Lo scorso 13 aprile ha preso ufficialmente il via la quarta tappa del progetto “In Cammino con la Svizzera”, in programma in Liguria fino a domani, 16 aprile. Fitto il calendario degli incontri per l’Ambasciatore di Svizzera in Italia Roberto Balzaretti che dopo aver “sostato” a Genova, Imperia, arriverà a Sanremo, accompagnato dal Console generale di Svizzera a Milano, Stefano Lazzarotto.
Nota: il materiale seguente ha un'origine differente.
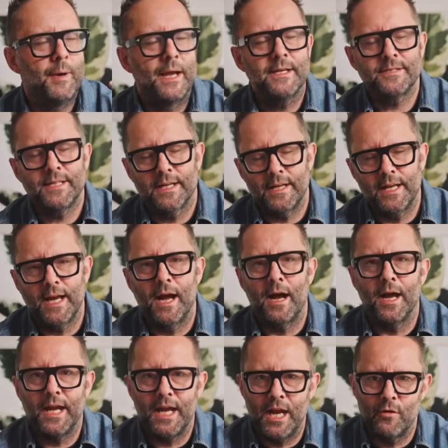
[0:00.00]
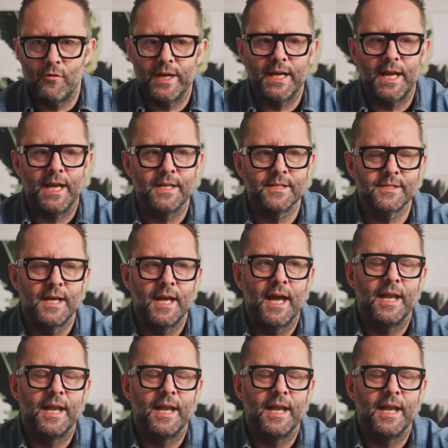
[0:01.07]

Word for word: basically our hearing is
Il primo appuntamento, lunedì scorso, ha previsto una visita al Porto di Genova, per evidenziare il ruolo strategico della Liguria per la Svizzera, in particolare negli ambiti della logistica e dei trasporti.
L’itinerario ligure ha previsto poi incontri con il Presidente della Regione Liguria, Marco Bucci, la Sindaca di Genova, Silvia Salis, e l’Autorità di Sistema Portuale del Mar Ligure Occidentale, oltre a scambi con importanti realtà imprenditoriali, tra le quali ABB, Accelleron, Axpo, Liguria International, Georg Fischer TPA S.p.A., Homberger S.p.A., e Hupac.
Per quanto riguarda la logistica, non è mancata una visita del diplomatico elvetico al cantiere del nodo ferroviario di Genova (Terzo Valico). Il programma ha incluso inoltre momenti culturali, tra cui una salita con la funicolare Zecca-Righi, che collega il centro con le alture della città, seguita da una camminata, nonché un tratto in bicicletta da Imperia a Sanremo sulla Ciclabile dei Fiori. A imperia l’Ambasciatore si è recato al Museo del Clown di Villa Grock e al Comune, dove ha salutato il primo cittadino Claudio Scajola, mentre a Sanremo visiterà Villa Ormond e terrà una Lectio Magistralis all’Istituto Internazionale di Diritto Umanitario.
Una panchina simbolo del progetto, prodotta in Svizzera in maniera sostenibile, verrà donata al Comune di Genova il 14 aprile.
«La Liguria – ha sottolineato l’Ambasciatore di Svizzera in Italia – è il mare della Svizzera, e la Svizzera è una delle porte dell’Italia verso l’Europa del nord: il corridoio Reno-Alpi collega il porto di Genova al Nord Europa attraverso la Svizzera, rendendolo un asse fondamentale per il traffico merci. In questo contesto, la Svizzera promuove il trasferimento del traffico dalla strada alla ferrovia, in stretta collaborazione con gli attori liguri. Il porto di Genova, dal canto suo, è uno dei principali punti di accesso per le merci svizzere. Avviare la quarta tappa del progetto In Cammino con la Svizzera proprio dal Porto di Genova – ha aggiunto Balzaretti – è stato il miglior modo per mettere in risalto i temi della logistica e dei trasporti, fondamentali per il traffico merci ma anche nel quadro della transizione ecologica. La mobilità, naturalmente, va oltre il puro scambio economico. Questa tappa – ha concluso il diplomatico – ci permette di passare dalle parole ai fatti, mettendo al centro della nostra iniziativa il contatto diretto con le persone e una mobilità sostenibile e rispettosa del territorio”.